(Data to examine Opens)

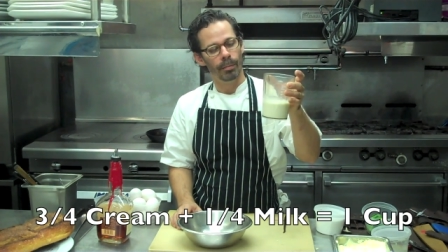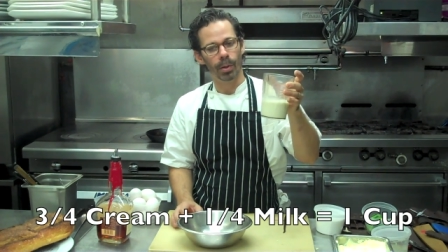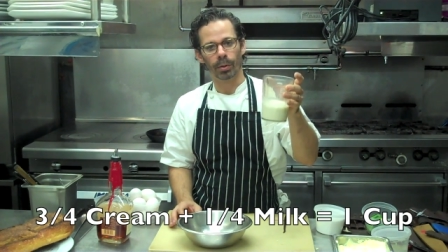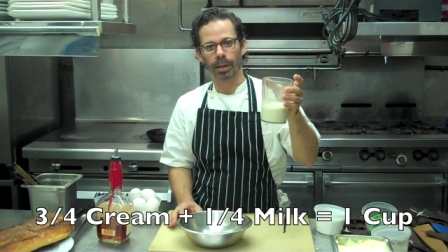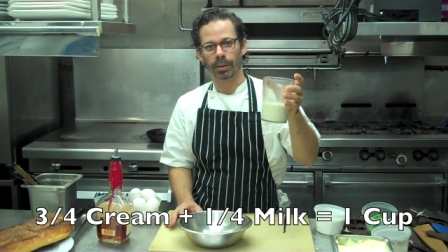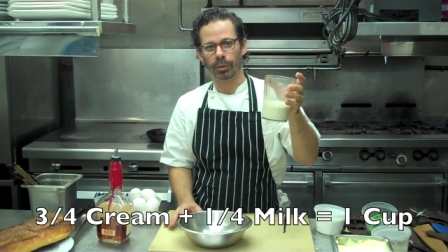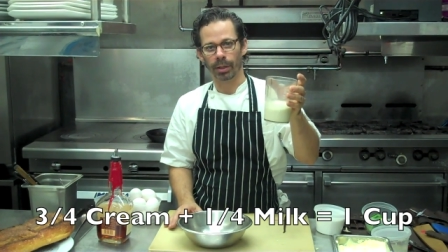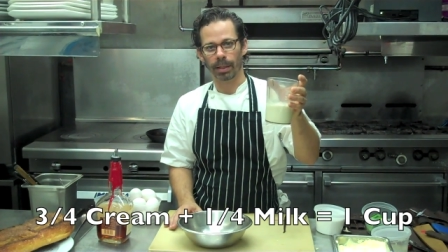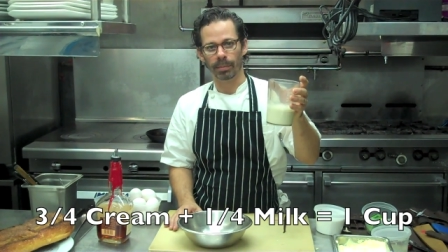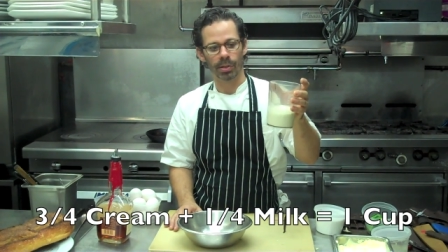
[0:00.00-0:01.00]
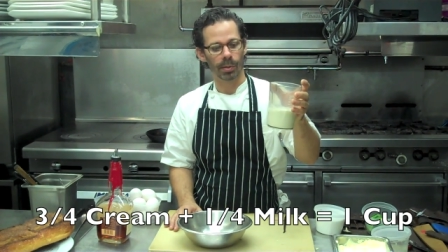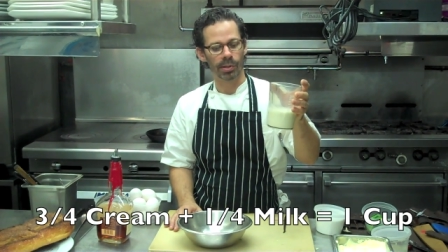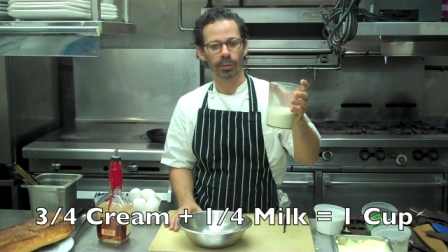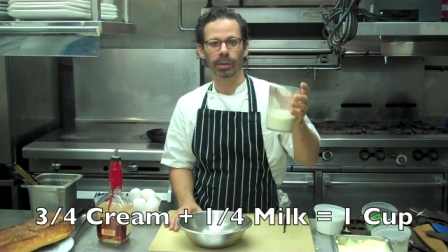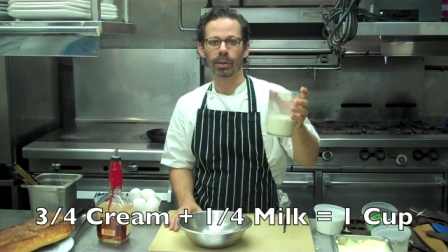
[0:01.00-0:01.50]
milk and cream. So
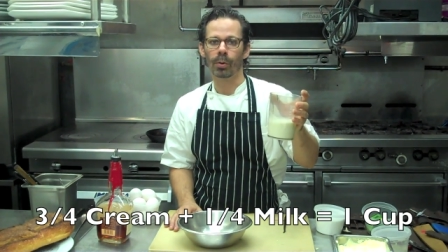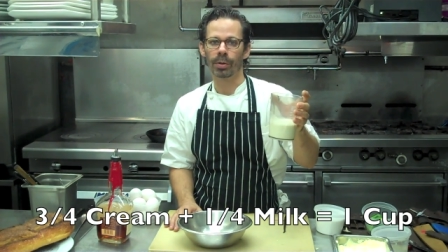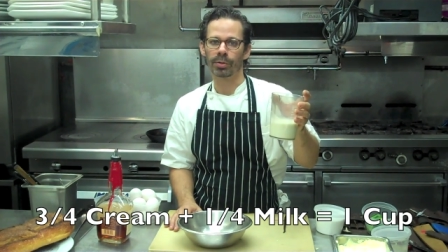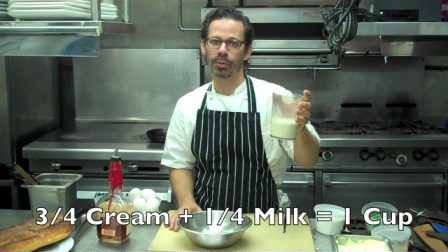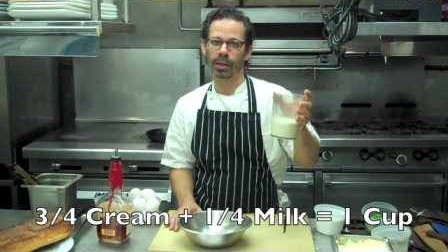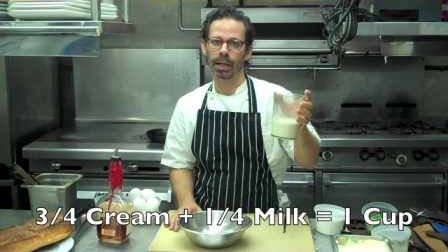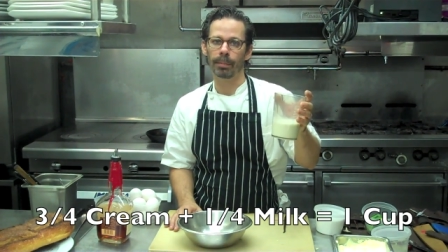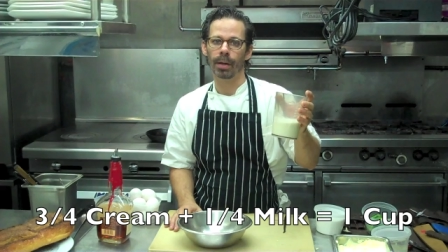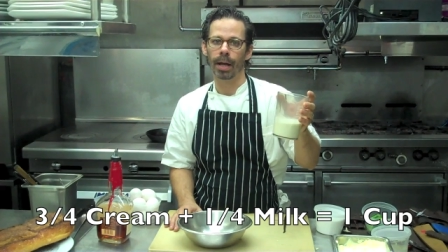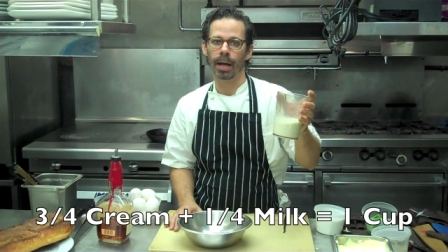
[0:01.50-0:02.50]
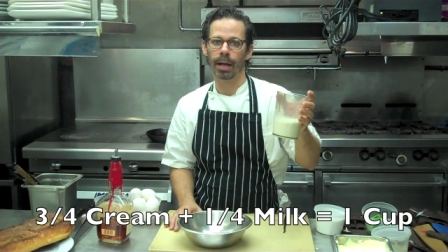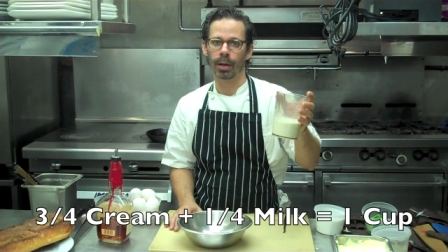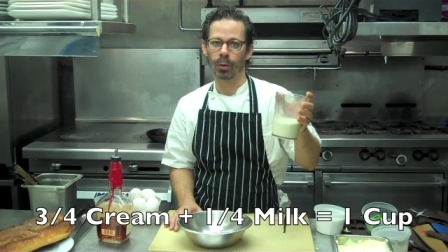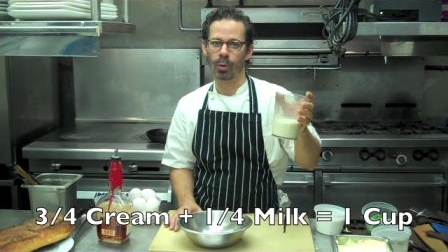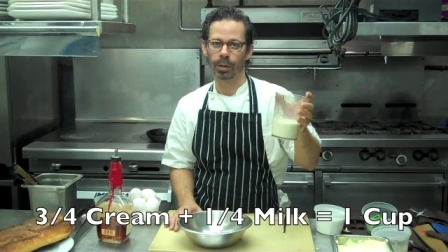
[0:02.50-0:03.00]
it's 3/4 cream and
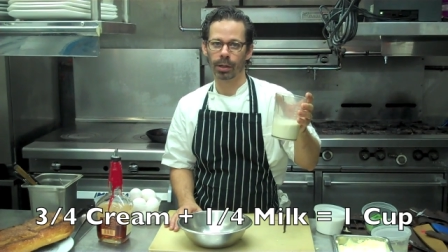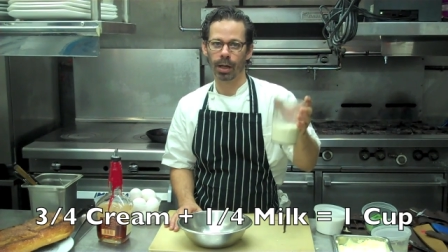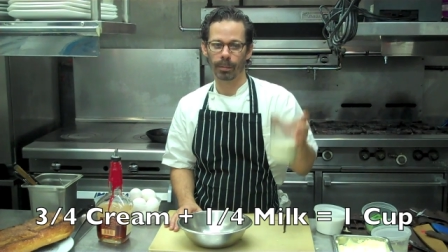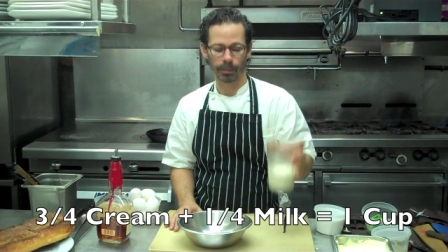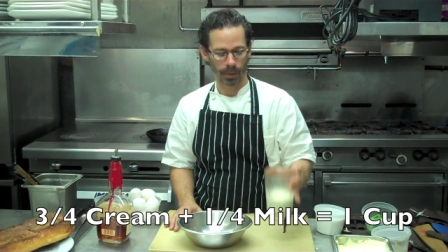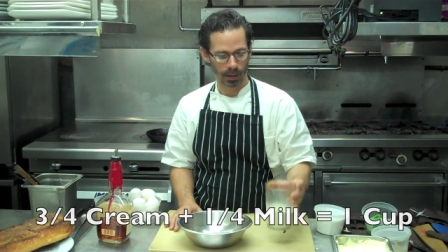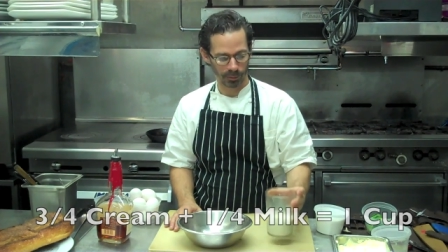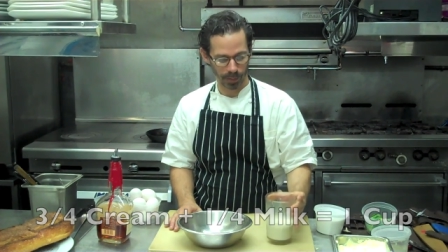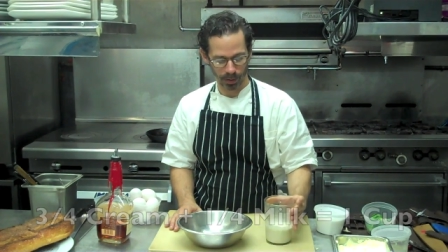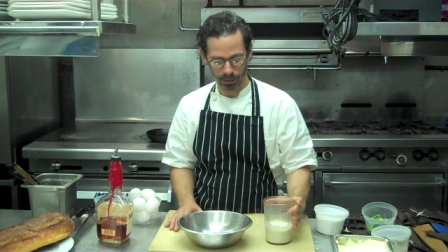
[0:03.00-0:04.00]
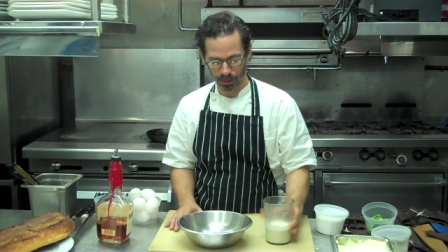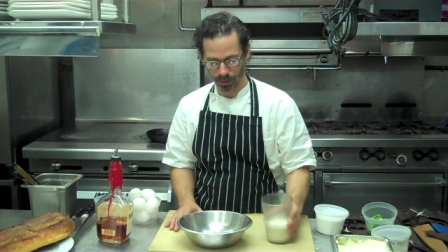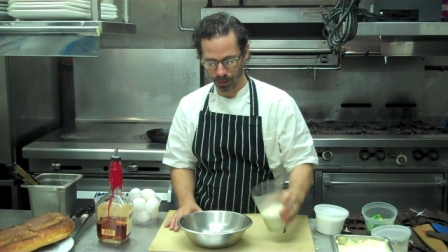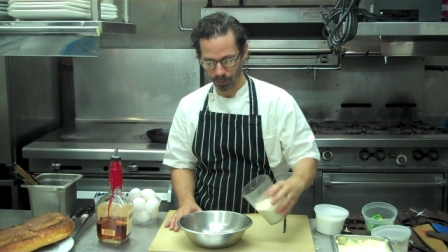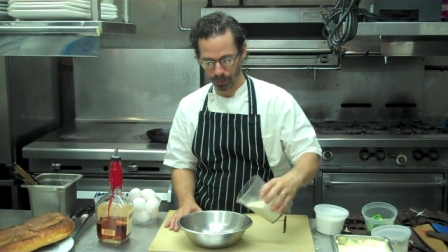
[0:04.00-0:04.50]
1/4 cup of milk.
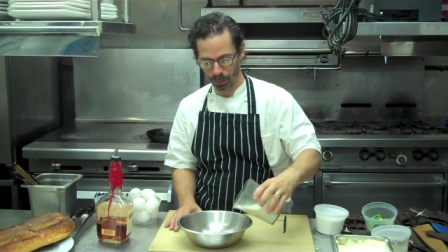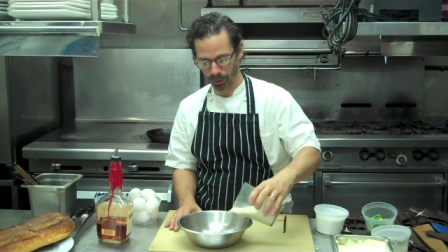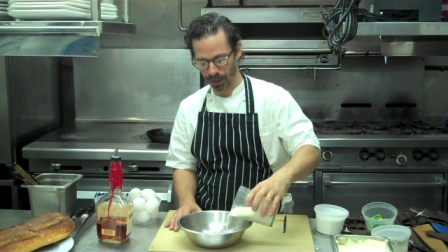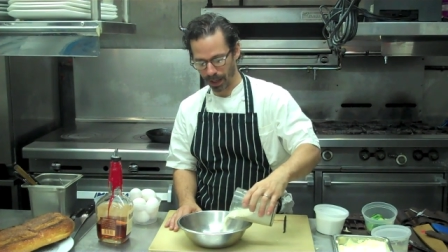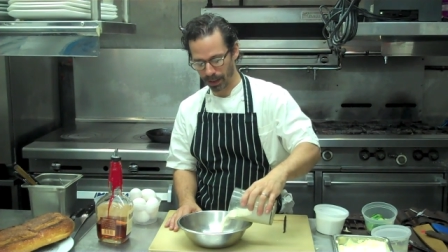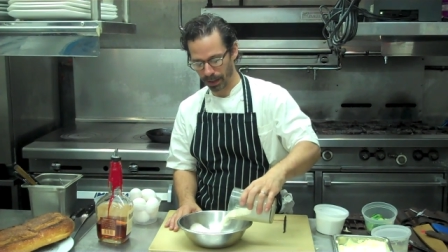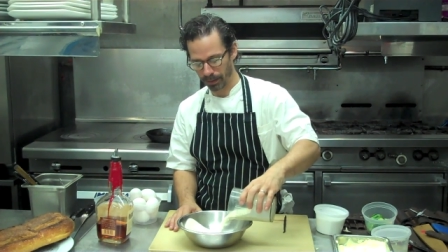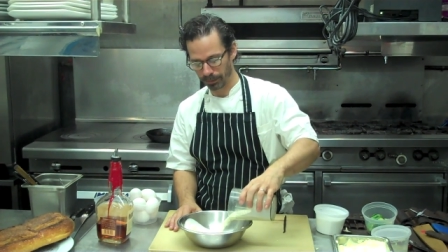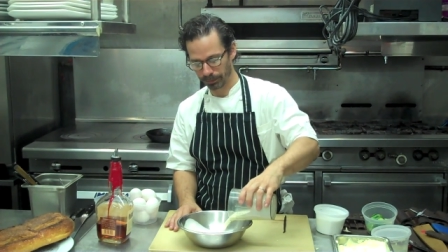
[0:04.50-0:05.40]
We put that in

(Data to examine Closes)

▶ _What the task requires_:
The preceding entries should be duplicated word for word; no picture belongs in the copy.

▶ _Output_:
[0:00.00-0:01.00]
[0:01.00-0:01.50]
milk and cream. So
[0:01.50-0:02.50]
[0:02.50-0:03.00]
it's 3/4 cream and
[0:03.00-0:04.00]
[0:04.00-0:04.50]
1/4 cup of milk.
[0:04.50-0:05.40]
We put that in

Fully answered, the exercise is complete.